The comparative electrochemical behaviour of both α- and β-nanorods of manganese dioxide (MnO2) and microparticles of predominantly β-phase manganese dioxide is investigated at pHs close to neutral. In order to understand the observed voltammetric behaviour of all three materials the mechanisms of electrodeposition of MnO2 onto a graphite electrode surface from a solution of Mn(II) at pH 3–7 is also reported. It is proposed that two competing mechanistic pathways operate, both invoking MnOOH as an intermediate species, which are an ECE or a DISP process, respectively. At low pH values (<pH 3) the mechanism likely proceeds via a DISP mechanism whereas at high pHs (pH ∼ 7) the mechanism proceeds predominantly as an ECE process with the diffusion of protons out of the MnOOH intermediate being the likely rate determining step. The α- and β-MnO2nanorods display a ca. 30 mV difference in the observed reduction potentials corresponding to a ca. 3 kJ mol−1 difference in the Gibb’s energy between the two phases.
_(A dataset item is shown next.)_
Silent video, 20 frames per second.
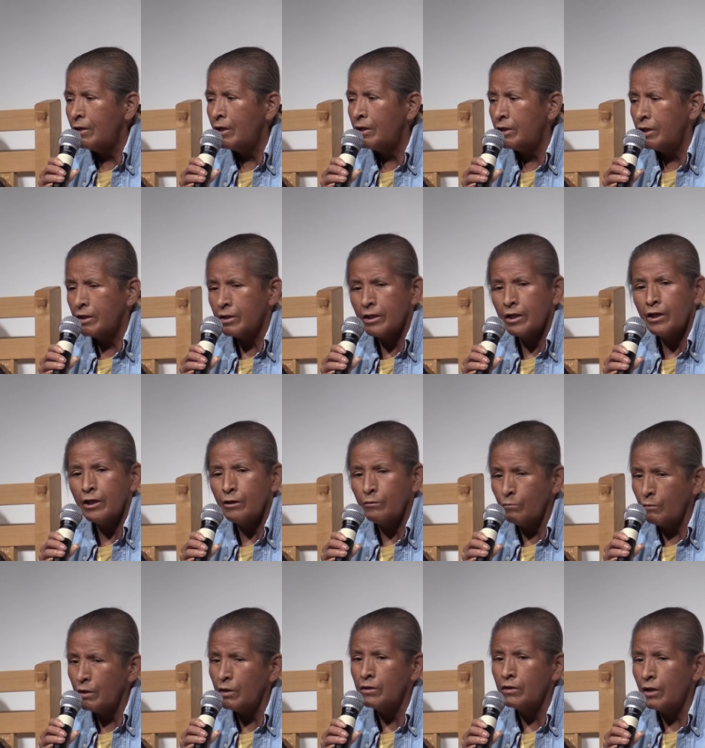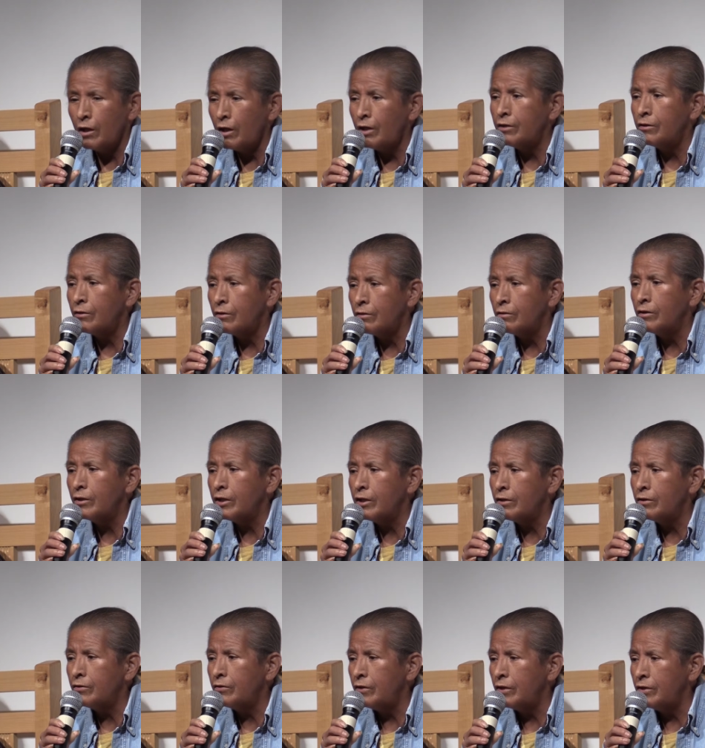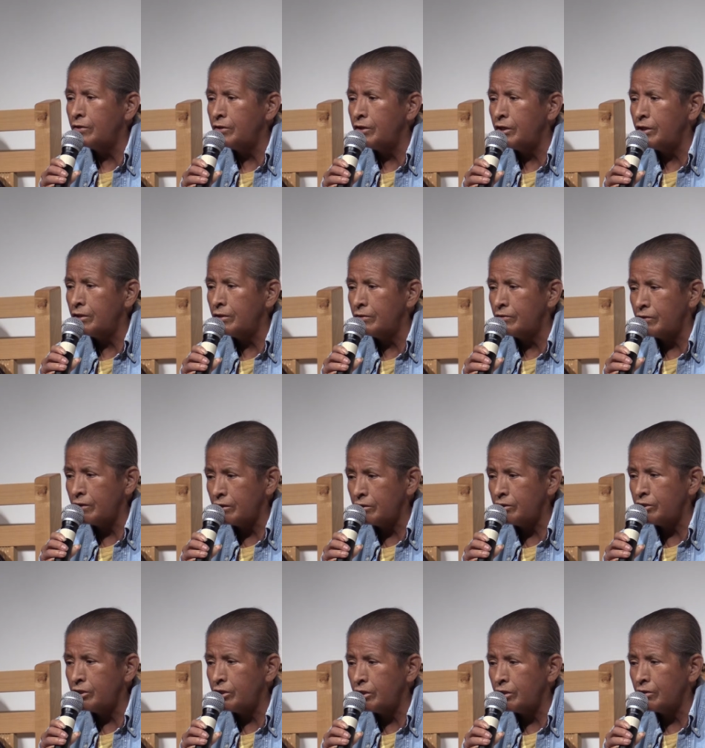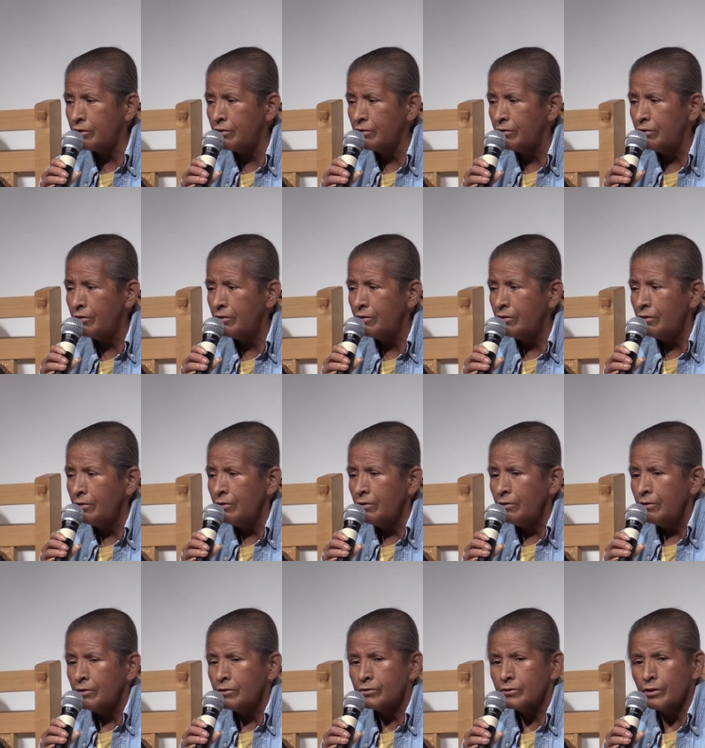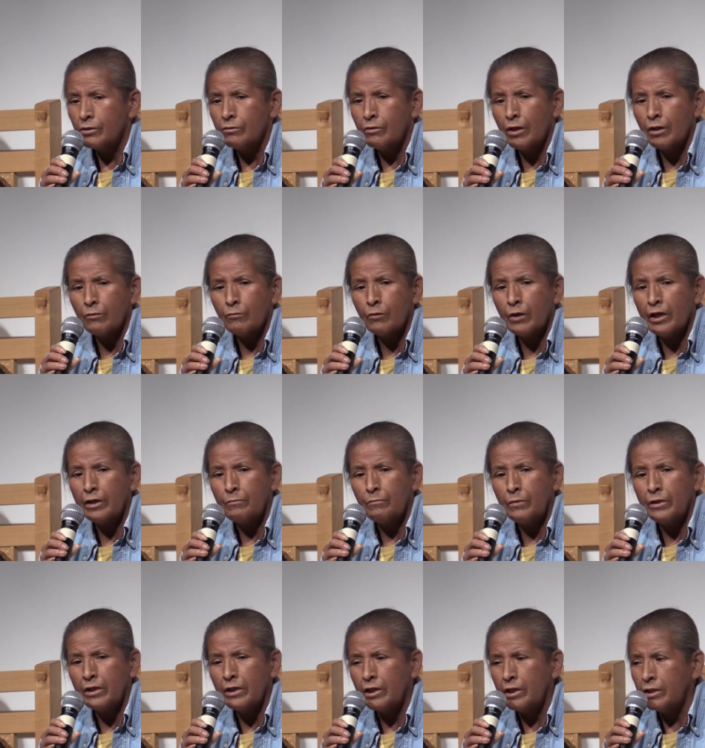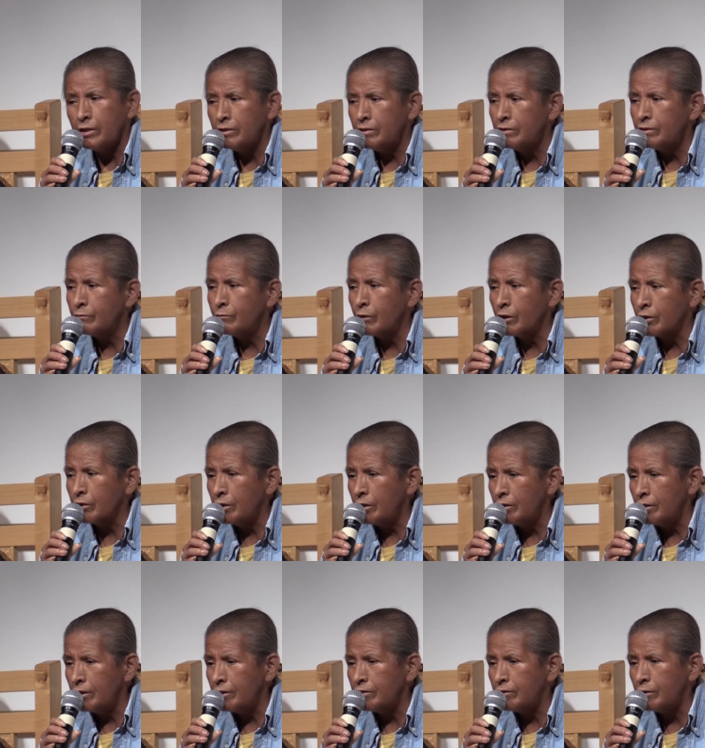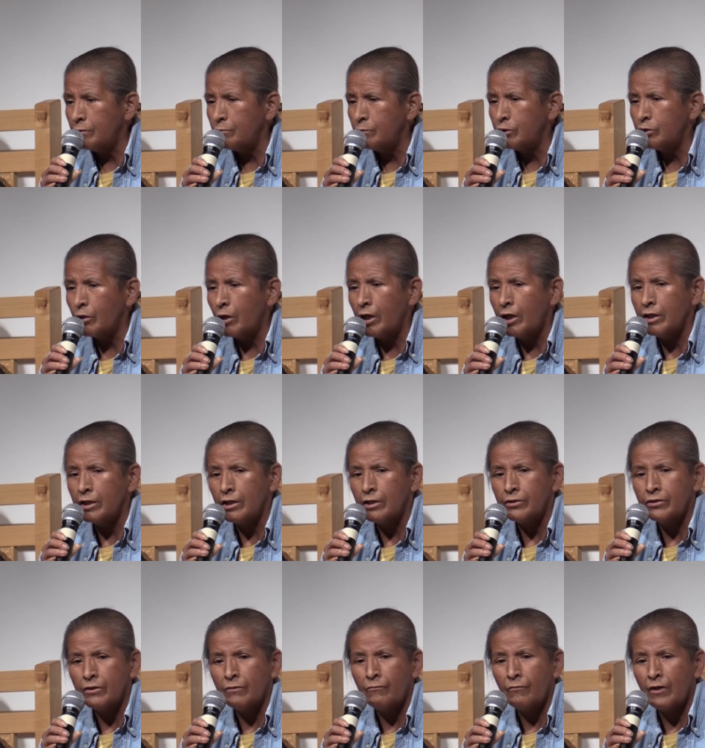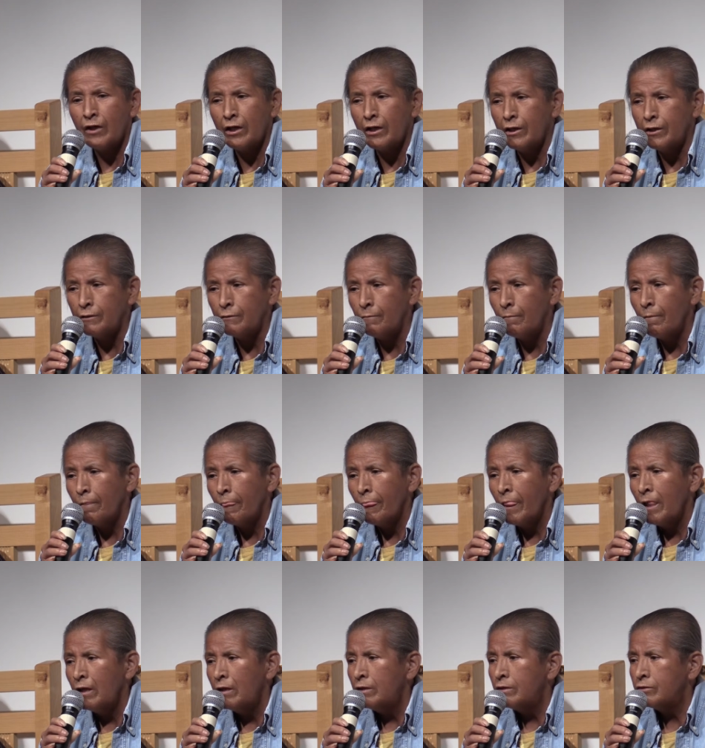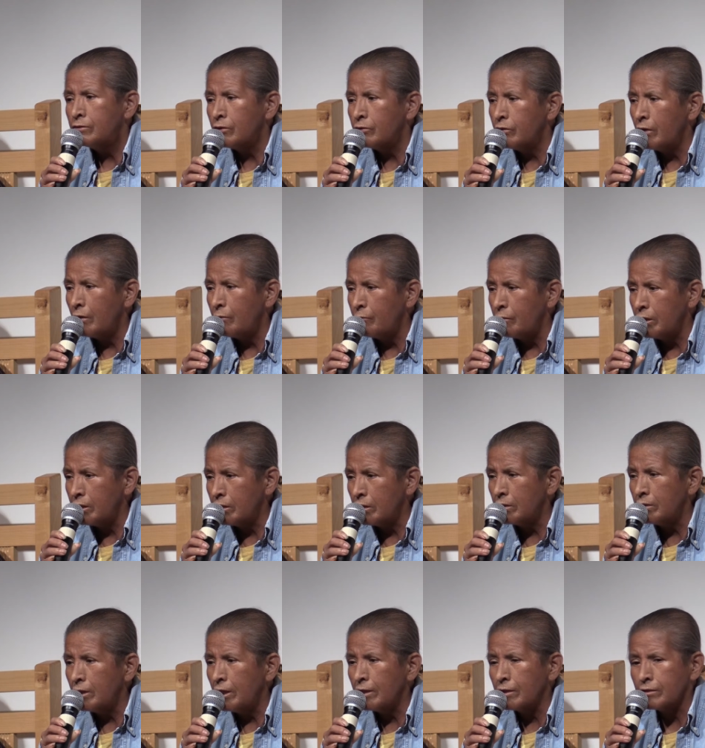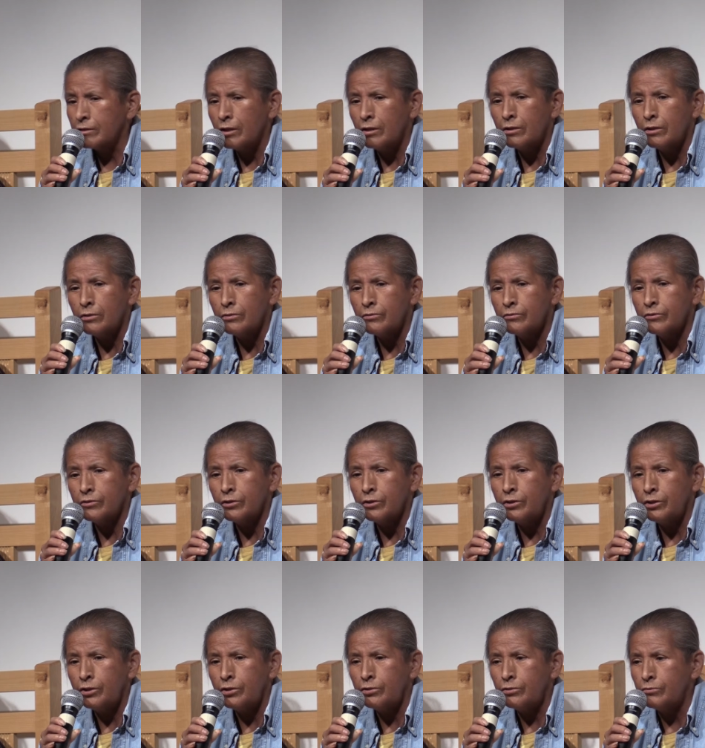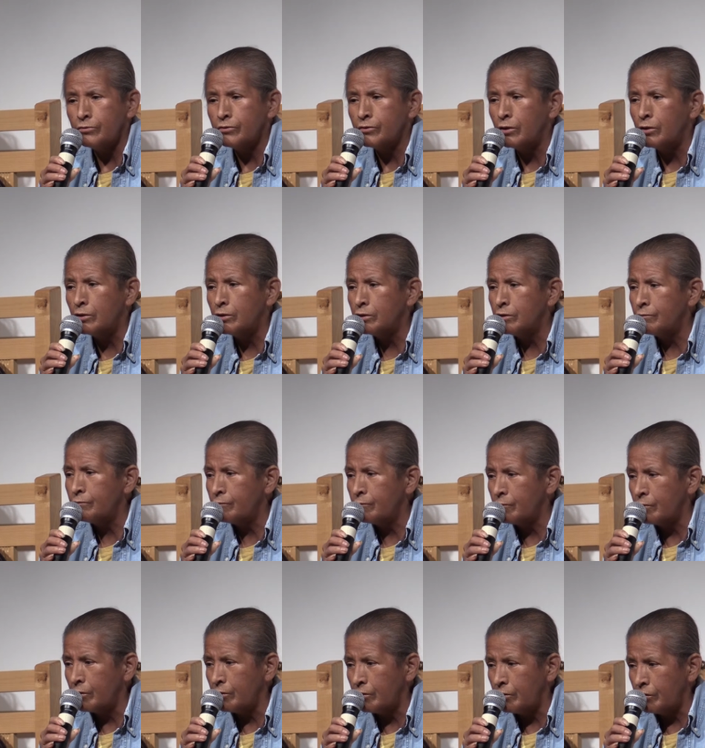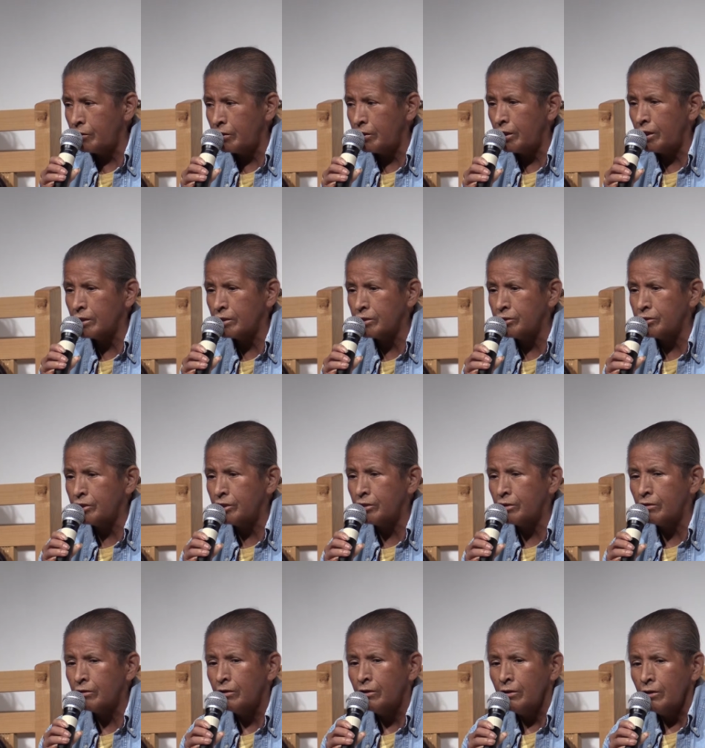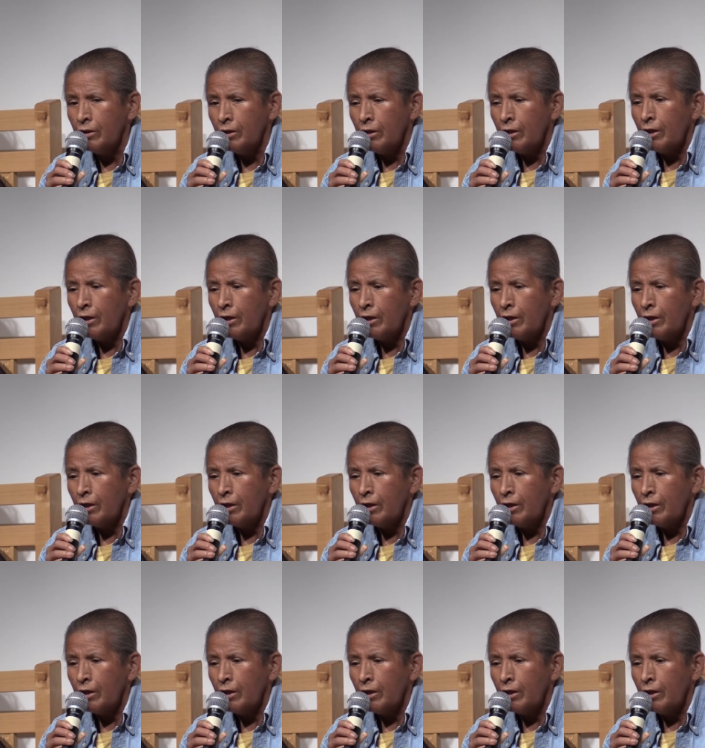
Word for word: And it came a lot earlier than year, this year. So our red beans, we're going to let them dry on the vine so that we collect those to use those for the next year.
There is also an observable difference in the reduction potential of the β-nanorods and β-microparticles, which probably reflects the differing surface or structural energies of the two materials. Finally the electrocatalytic performance of the three MnO2 materials with respect to the analytical determination of hydrogen peroxide is investigated. Both phases of the MnO2nanorods exhibited a lower limit of detection (5.0 ± 2.5 μM based on 3σ) and greater sensitivity towards H2O2 than the MnO2 microparticles, likely attributed to an increased surface area.